For more detailed information about these factors and other risks that may impact our business, please review the reports and documents filed from time to time by LivePerson with the Securities and Exchange Commission. Also please note that on the call today we will discuss some non-GAAP financial measures in talking about the Company's financial performance. We report our GAAP results as well as provide a reconciliation of these non-GAAP measures to GAAP financial measures in our earnings release. You can obtain a copy of our earnings release by visiting the Investor Relations section of our website.
And now, I would like to turn the call over to LivePerson's Chief Executive Officer, Robert LoCascio.
Robert LoCascio - Chairman & CEO
Thanks, Tim. LivePerson delivered another solid quarter of top and bottom-line results growing over 9% sequentially, 59% as compared to the prior year including the impact of acquisitions, and 35% annual organic growth. We are very happy with how all three parts of our business are performing, as we continue to execute on our long-term strategy and near-term operational plans.
Given the challenging economic environment, this quarter's performance was particularly strong. In fact, this is our 27th consecutive quarter of revenue growth.
Thanks for joining us on the call today, and now I'd like to turn it over to Tim, who can take you through a more detailed operational and financial results, and then I will be here to take your questions with Tim. Tim?
Tim Bixby - President & CFO
Thanks, Rob. LivePerson performed very well through the midyear point in each of our three operational areas. We are on track to deliver a similarly strong second half and expect that our performance in 2008 will again place us within a lead set of public companies that have consistently grown their revenue line in excess of 30% annually and posted gross margins well above 70% and invest wisely in future growth while delivering current period cash flow. This is a club that we're proud to belong to.

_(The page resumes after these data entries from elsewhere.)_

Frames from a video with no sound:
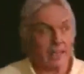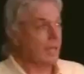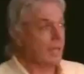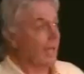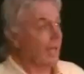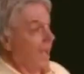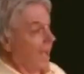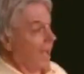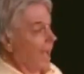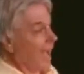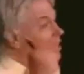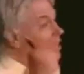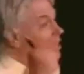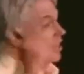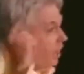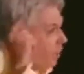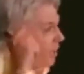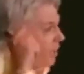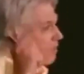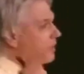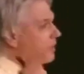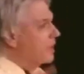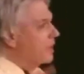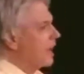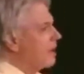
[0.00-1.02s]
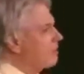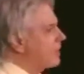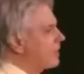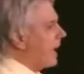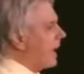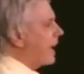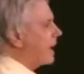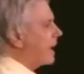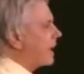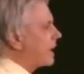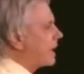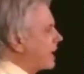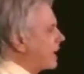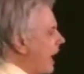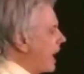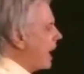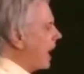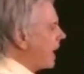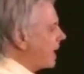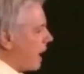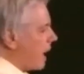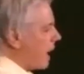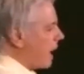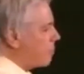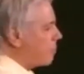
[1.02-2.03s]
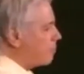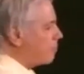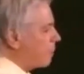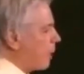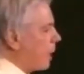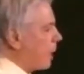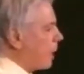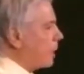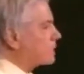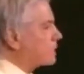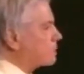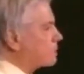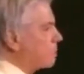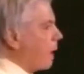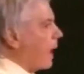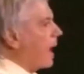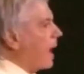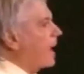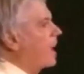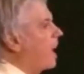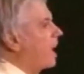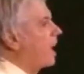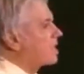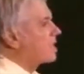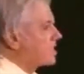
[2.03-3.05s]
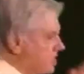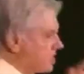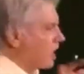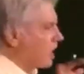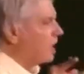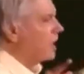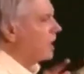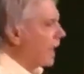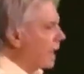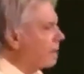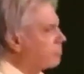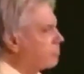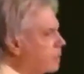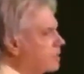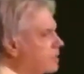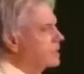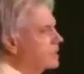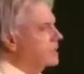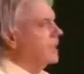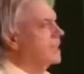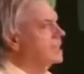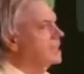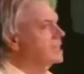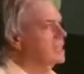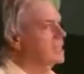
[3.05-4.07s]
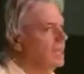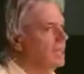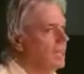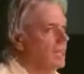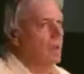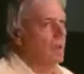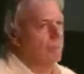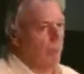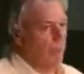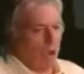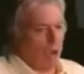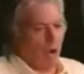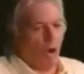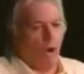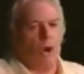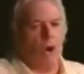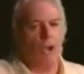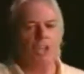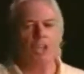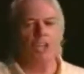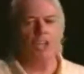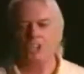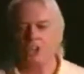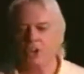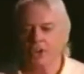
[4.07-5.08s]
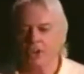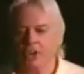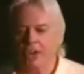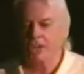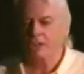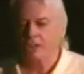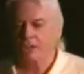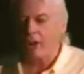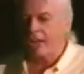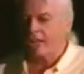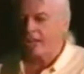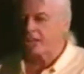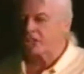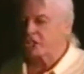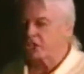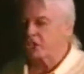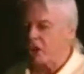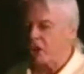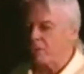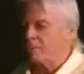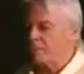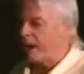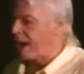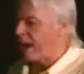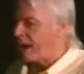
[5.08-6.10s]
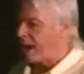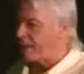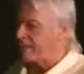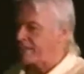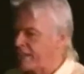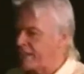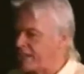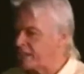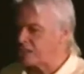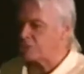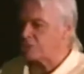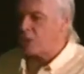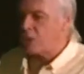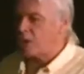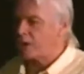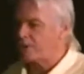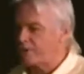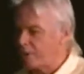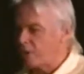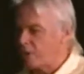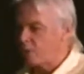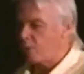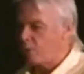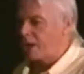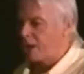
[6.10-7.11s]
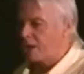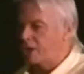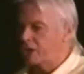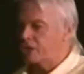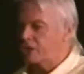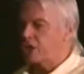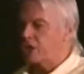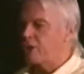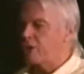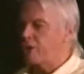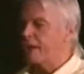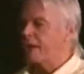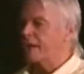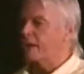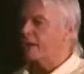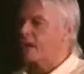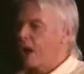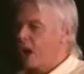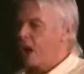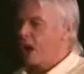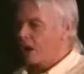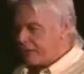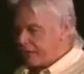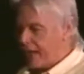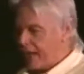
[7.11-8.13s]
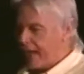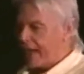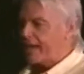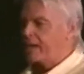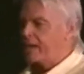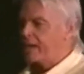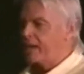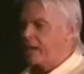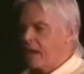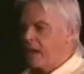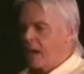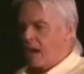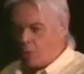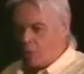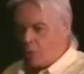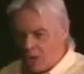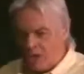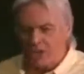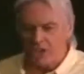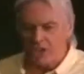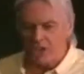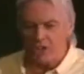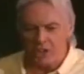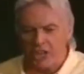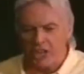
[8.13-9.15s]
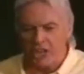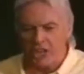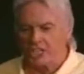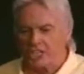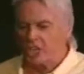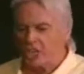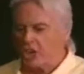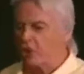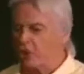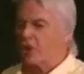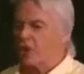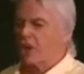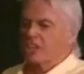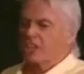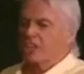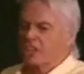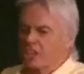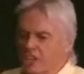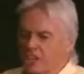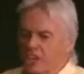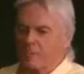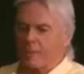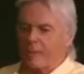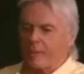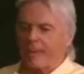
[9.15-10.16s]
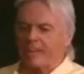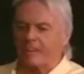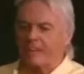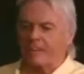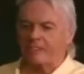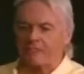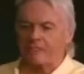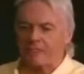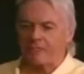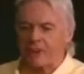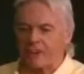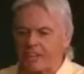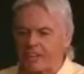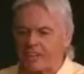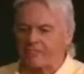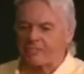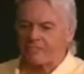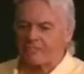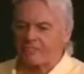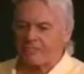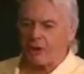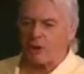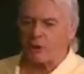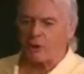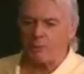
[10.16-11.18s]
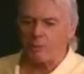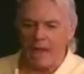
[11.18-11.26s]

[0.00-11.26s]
hey, you know, every now and again I get approached by celebrities. Oh, you're doing a great job, mate. I think it's wonderful what you're doing. Okay, and what are you going to do? You're going to make a freaking film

We also believe we have a unique strategy and a track record of innovation that continues to place us in a leadership position; able to generate multimillion-dollar customer relationships serving the world's largest companies while supporting more than 7,000 clients of all sizes and tens of thousands of independent experts across the globe.

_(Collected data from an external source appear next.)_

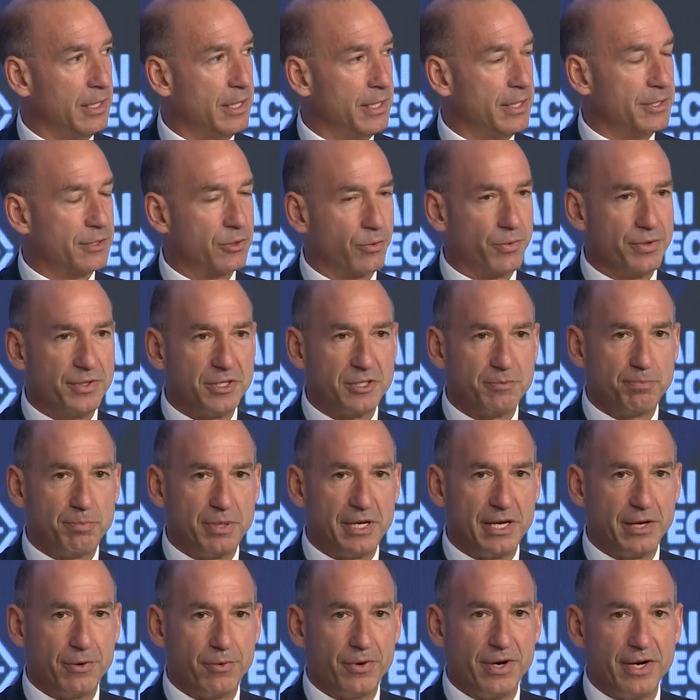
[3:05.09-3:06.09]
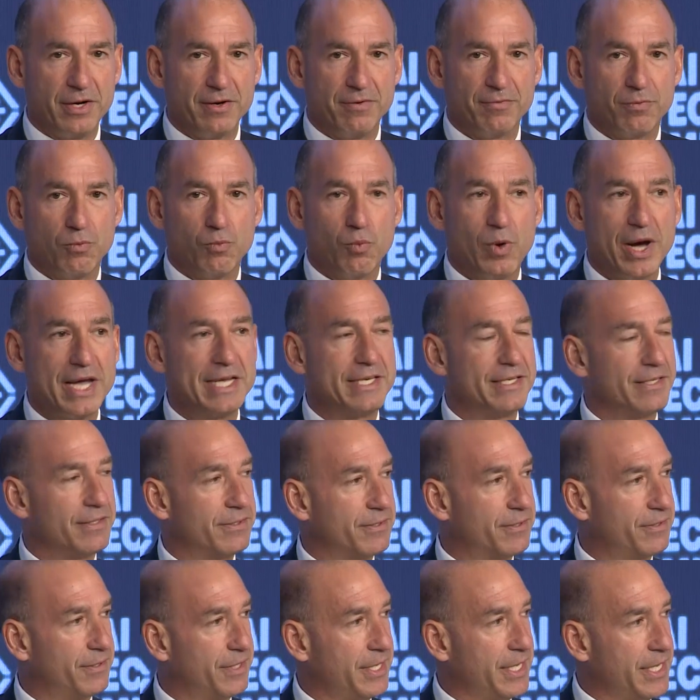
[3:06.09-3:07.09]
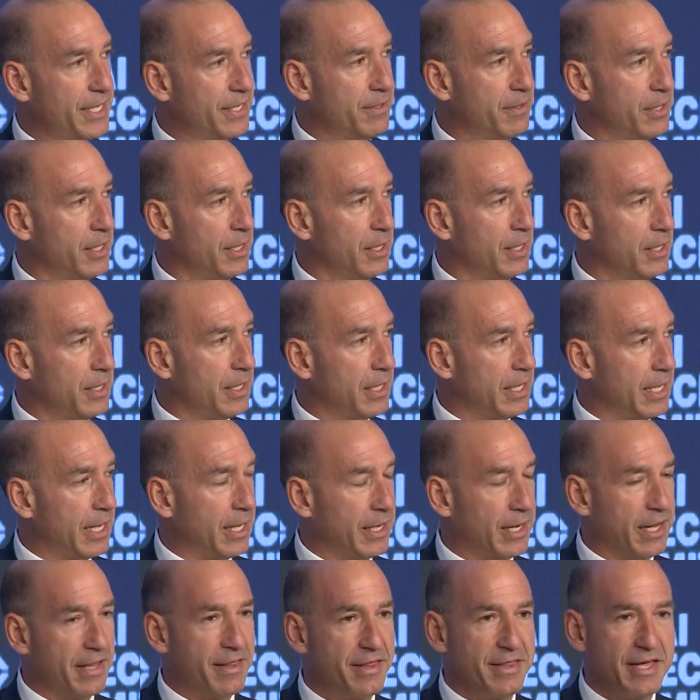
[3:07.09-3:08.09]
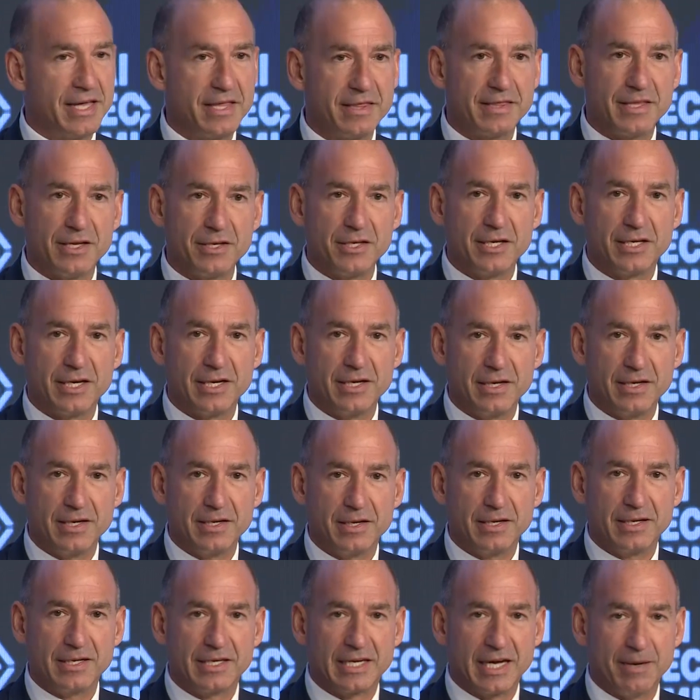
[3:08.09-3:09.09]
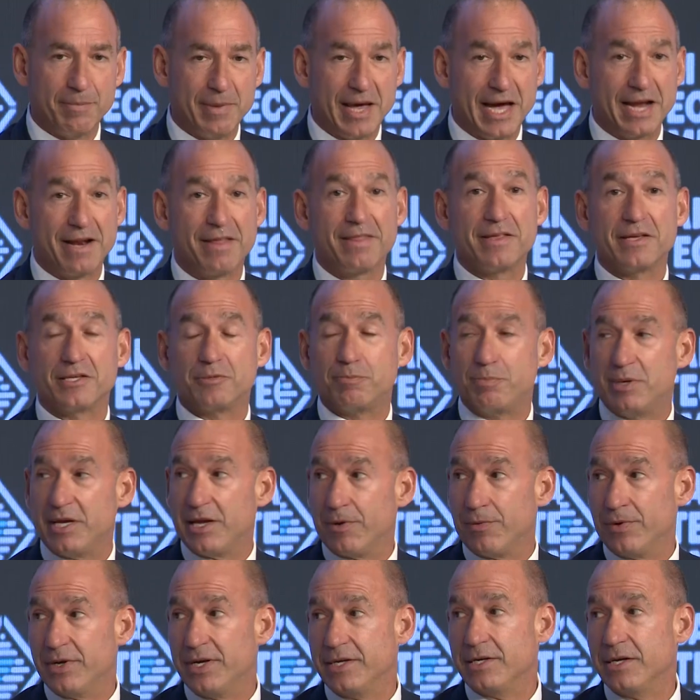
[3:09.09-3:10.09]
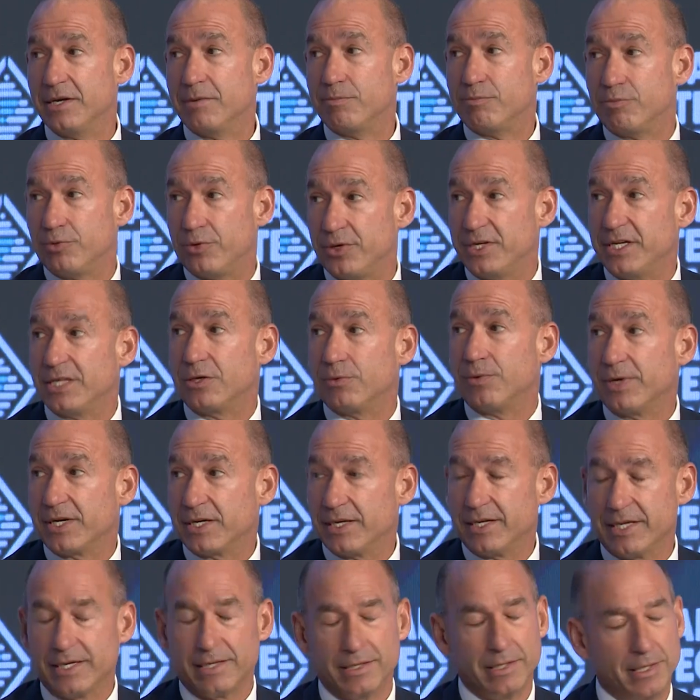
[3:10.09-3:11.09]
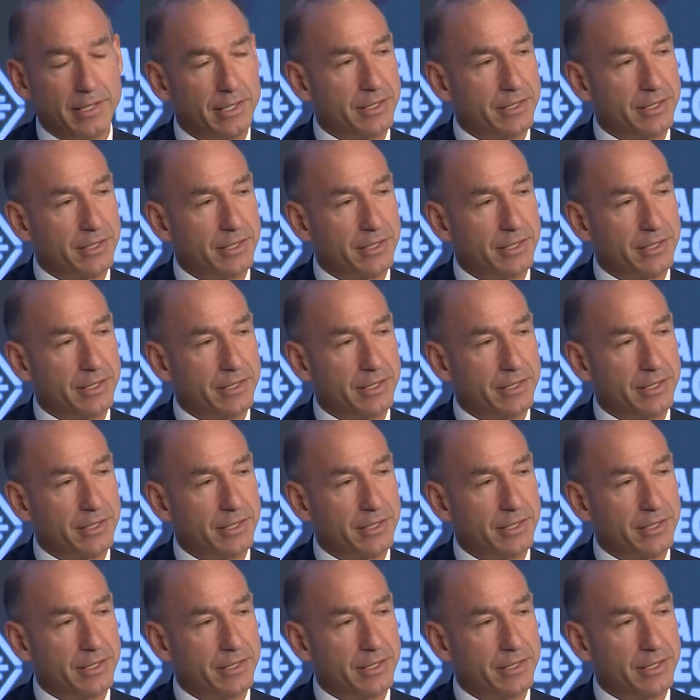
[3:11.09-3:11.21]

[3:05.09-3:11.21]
So we're in this period of wait and see, and I think that you're going to come out of this period pretty quickly.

As we continue toward our goal of surpassing the $100 million revenue mark, I note that our stock trades at a roughly 50% discount to the average of our software-as-a-service peers on a market value-to-revenue basis.
Our belief in the Company's future, coupled with our current relative valuation against our peer group, supported our decision to repurchase almost $4 million of Company stock over the past two quarters.
Now I'd like to review in a little more detail the great progress we've made since the beginning of the year. We operated in three areas -- our business operations support both enterprise and small business customers while within our consumer operation, an expert network enables users to find, evaluate, and pay for personalized expert advice in real time in many categories.
Our enterprise group did great work in the second quarter delivering 11% sequential growth following on a first quarter that saw several implementations pushed out on the calendar, the second quarter experienced the reverse, where we delivered somewhat faster-than-expected and made up nearly all the Q1 revenue shifts.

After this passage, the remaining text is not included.